HeidelTime is a rule-based, multilingual, cross-domain, open-source temporal expression tagger. Available here is the 1.6 version of HeidelTime with prepared resources for tagging of Croatian texts, as well as resources for pre-processing required for Croatian.
For details, please check the following paper:
Skukan, L.,Glavaš, G.,Šnajder, J.(2014). HeidelTime.Hr: Extracting and Normalizing Temporal Expressions in Croatian. In Proceedings of the Ninth Language Technologies Conference, Ljubljana. Information Society, 99-103. [paper]
If you use this dataset for your own work, please cite the above paper. The BibTeX citation is:
@inproceedings{skukan2014heideltimehr,
title={HeidelTime.Hr: Extracting and Normalizing Temporal Expressions in Croatian},
author={Skuka, Luka and Glava\v{s}, Goran and {\v{S}}najder, Jan},
booktitle={Proceedings of the Nineth Language Technologies Conference},
pages={99-103},
year={2014},
organization={Information Society}
}
The dataset is available from here: TakeLab-HeidelTimeHr.tar.gz.

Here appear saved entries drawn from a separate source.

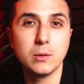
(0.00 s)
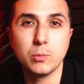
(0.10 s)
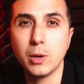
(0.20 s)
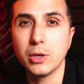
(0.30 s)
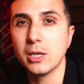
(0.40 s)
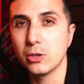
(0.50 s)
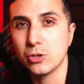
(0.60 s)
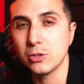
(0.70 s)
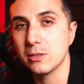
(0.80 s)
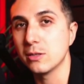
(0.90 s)
But
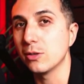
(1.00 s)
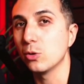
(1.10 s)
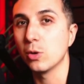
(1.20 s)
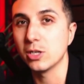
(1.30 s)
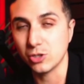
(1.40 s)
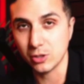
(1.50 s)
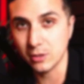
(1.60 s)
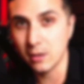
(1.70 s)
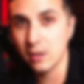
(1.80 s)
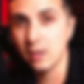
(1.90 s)
here's the question.
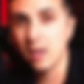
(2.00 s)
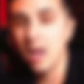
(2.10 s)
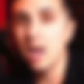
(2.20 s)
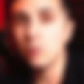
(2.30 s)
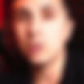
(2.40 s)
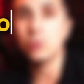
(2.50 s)
How do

The archive contains two files and two directories. Details on setting up the tool for tagging of Croatian texts are given in the file USER-GUIDE.txt. The resources required for pre-processing are given in the src/ directory, while the HeidelTimeExecutable/ directory contains an executable[1] version of HeidelTime with added resources for Croatian.
[1] - Provided the steps detailed in User-GUIDE.txt are executed.